A central element of the plan is stricter “gatekeeping” for entry into the healthcare sector. The government is preparing legislation that would tighten admission requirements for all providers funded through the Health Insurance Act (Zvw), Long-Term Care Act (Wlz), Youth Act (Jeugdwet), and personal care budgets (pgb’s). The bill is not expected to reach parliament until 2028.
Authorities also plan a uniform screening test assessing integrity, quality, and legality. Without a passing result, providers would be blocked from accessing public healthcare funding. In addition, the licensing requirement will be expanded to include all providers, including self-employed professionals (zzp’ers) and subcontractors, who are currently sometimes exempt.
Another requirement would obligate directors, owners, and supervisory board members to provide a Certificate of Good Conduct (VOG), aimed at excluding individuals with questionable backgrounds from entering the sector.
Minister for Long-Term Care Mirjam Sterk said the system had been too permissive for years. “We have been too naive,” she said, adding in a formal statement that “the consequences of healthcare fraud are enormous: people do not receive the care they are entitled to, healthcare workers end up in unsafe situations, and public money disappears into the pockets of fraudsters and criminals.” She described the trend as a “worrying shift from individual fraud to organized crime in healthcare,” calling it “shocking and completely unacceptable.”
Enforcement measures will also expand significantly. The government plans more frequent on-site inspections for new and higher-risk providers, moving beyond document-based checks to physical audits designed to detect fraud in practice.
The use of the Public Administration Probity Screening Act will be expanded, allowing authorities to investigate links between healthcare providers and criminal networks.

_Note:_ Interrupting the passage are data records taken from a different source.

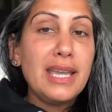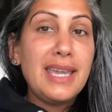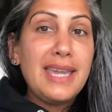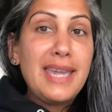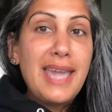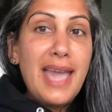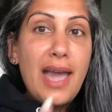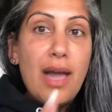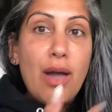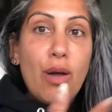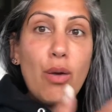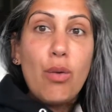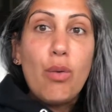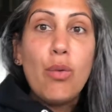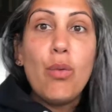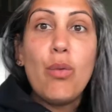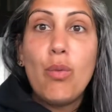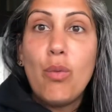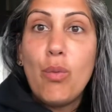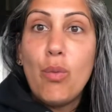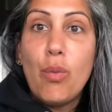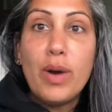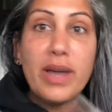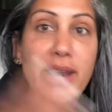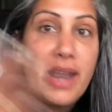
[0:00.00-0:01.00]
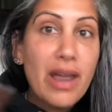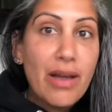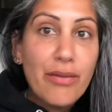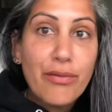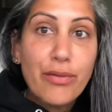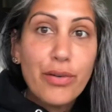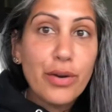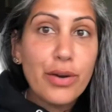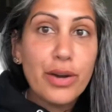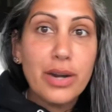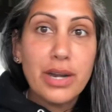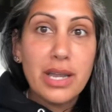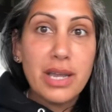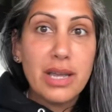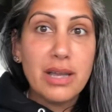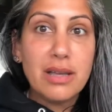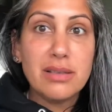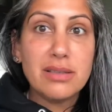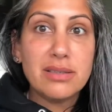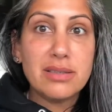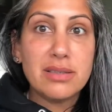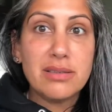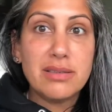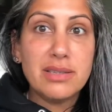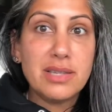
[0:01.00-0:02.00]
get whatever it
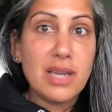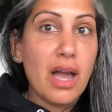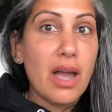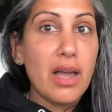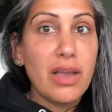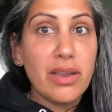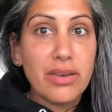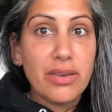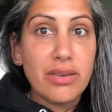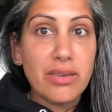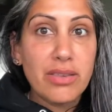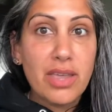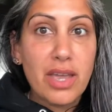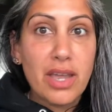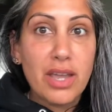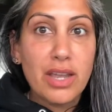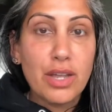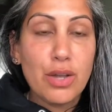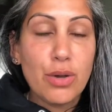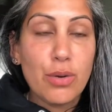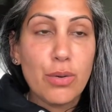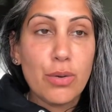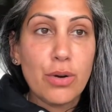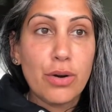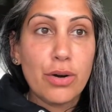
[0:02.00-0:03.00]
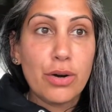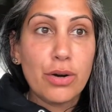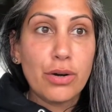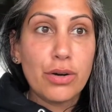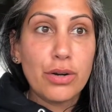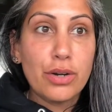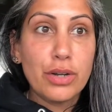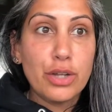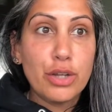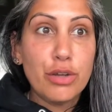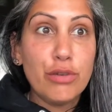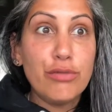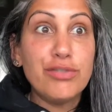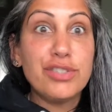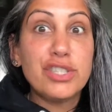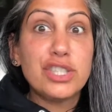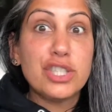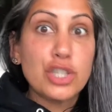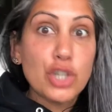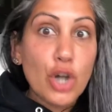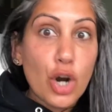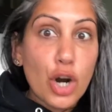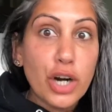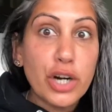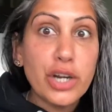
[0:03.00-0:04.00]
is done that you've
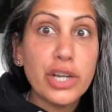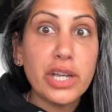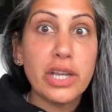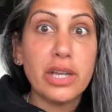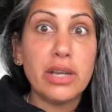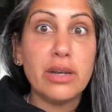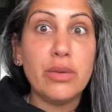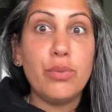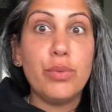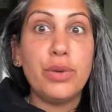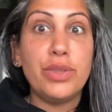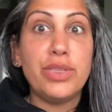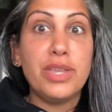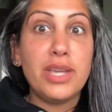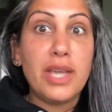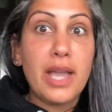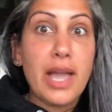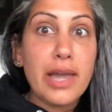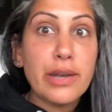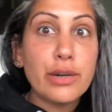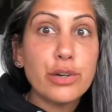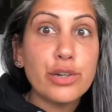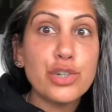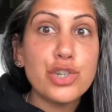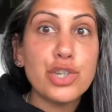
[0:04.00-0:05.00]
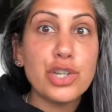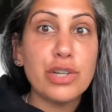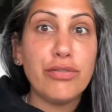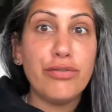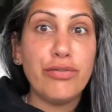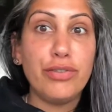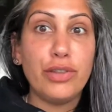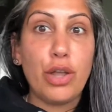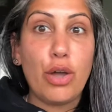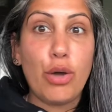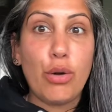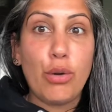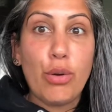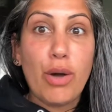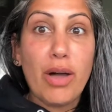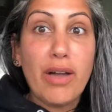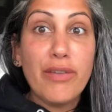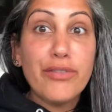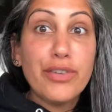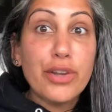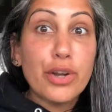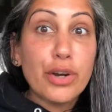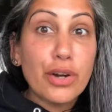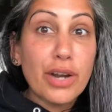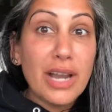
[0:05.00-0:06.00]
started with the energy flow of
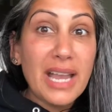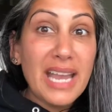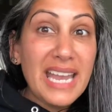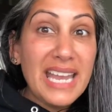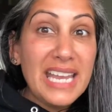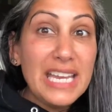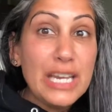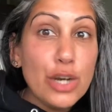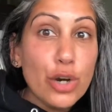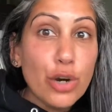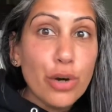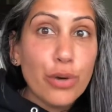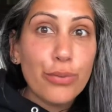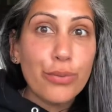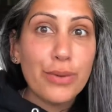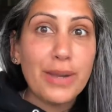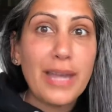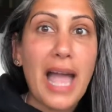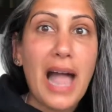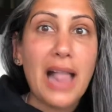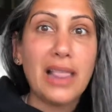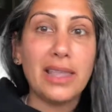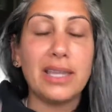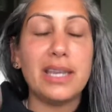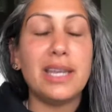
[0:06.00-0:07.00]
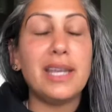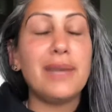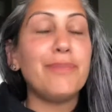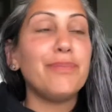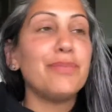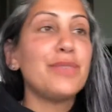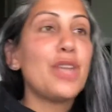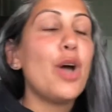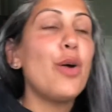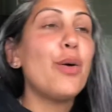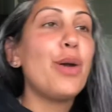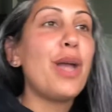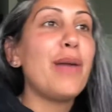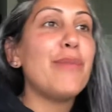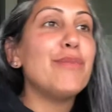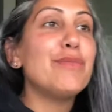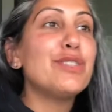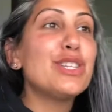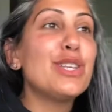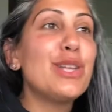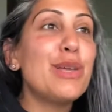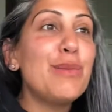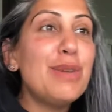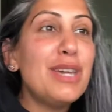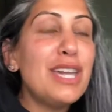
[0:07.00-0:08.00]
your inner reality. Okay,
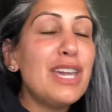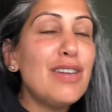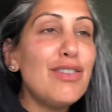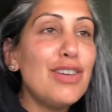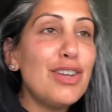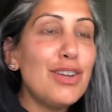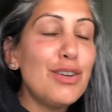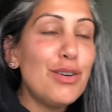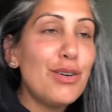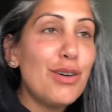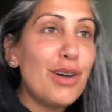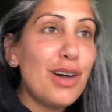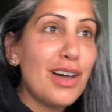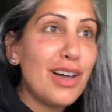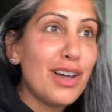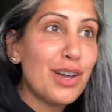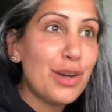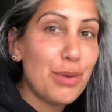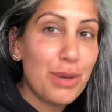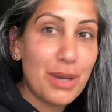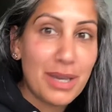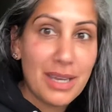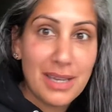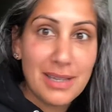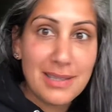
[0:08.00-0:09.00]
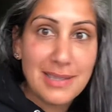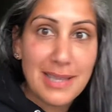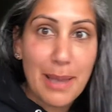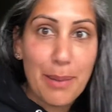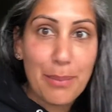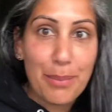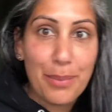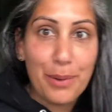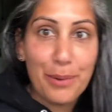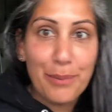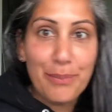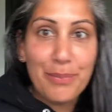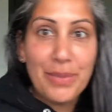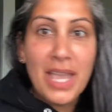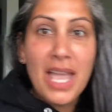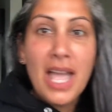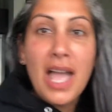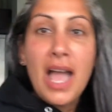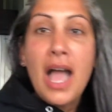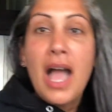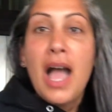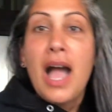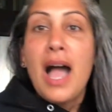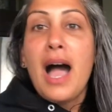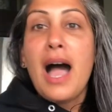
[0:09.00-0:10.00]
so let me give you a quick example.
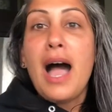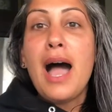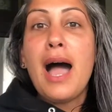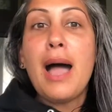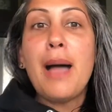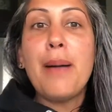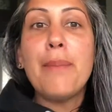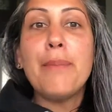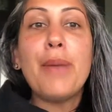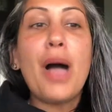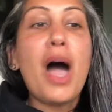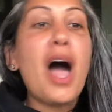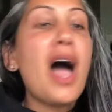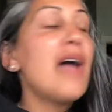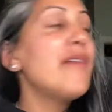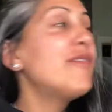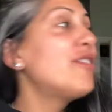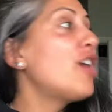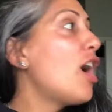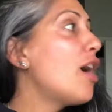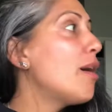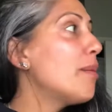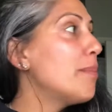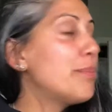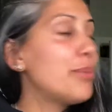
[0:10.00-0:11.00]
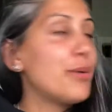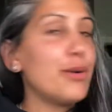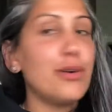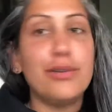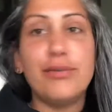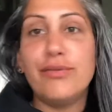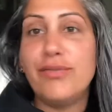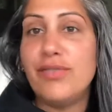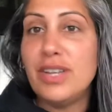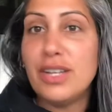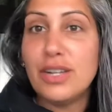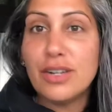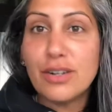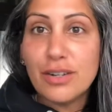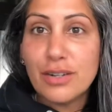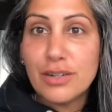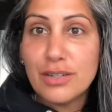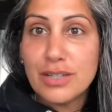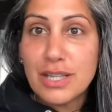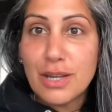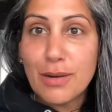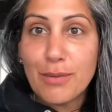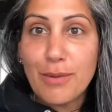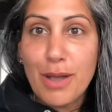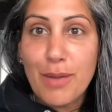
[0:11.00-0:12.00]
I've got bird
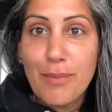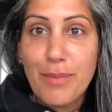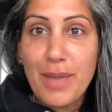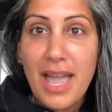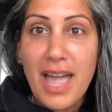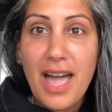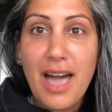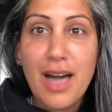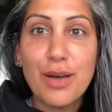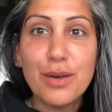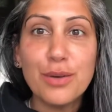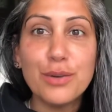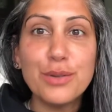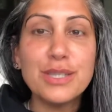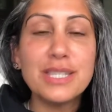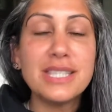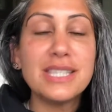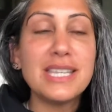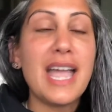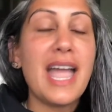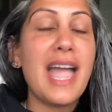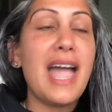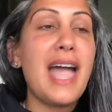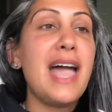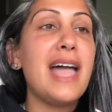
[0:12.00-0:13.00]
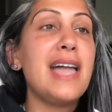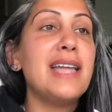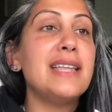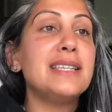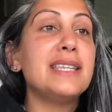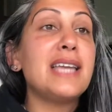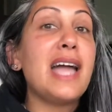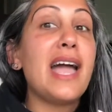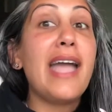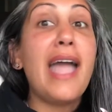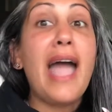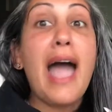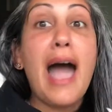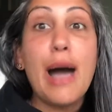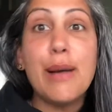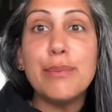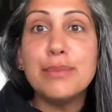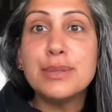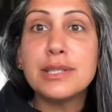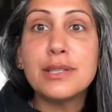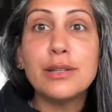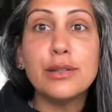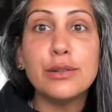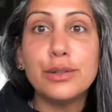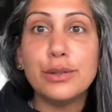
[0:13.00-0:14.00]
feeders around my house and I
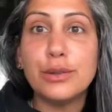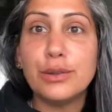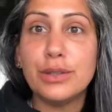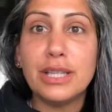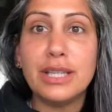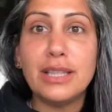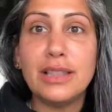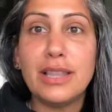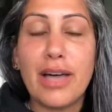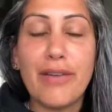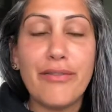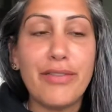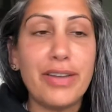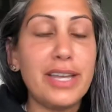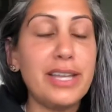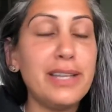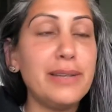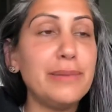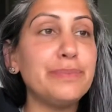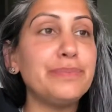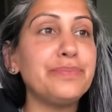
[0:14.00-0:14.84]
absolutely love it.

The government has allocated up to 50 million euros per year for the package, funding the Dutch Labour Inspectorate and the Public Prosecution Service so they can investigate and prosecute more cases.
Officials also plan to strengthen cooperation between investigative bodies through multidisciplinary teams that can respond faster to fraud signals.
The government said fraudsters currently exploit fragmentation in the Dutch healthcare system, where municipalities, insurers, and regulators often fail to coordinate effectively.
The Ministry of Justice and Security is also looking for a legal basis to share police intelligence on suspected healthcare fraud with partners in the Taskforce Integrity Healthcare Sector (TIZ) so they can respond faster to organized crime indicators.
A planned warning register for fraudulent providers is also under development, though it is reportedly not yet operational.
Authorities say fraud patterns are changing. Instead of simple false billing, investigators increasingly encounter professional networks using healthcare as a business model for organized crime.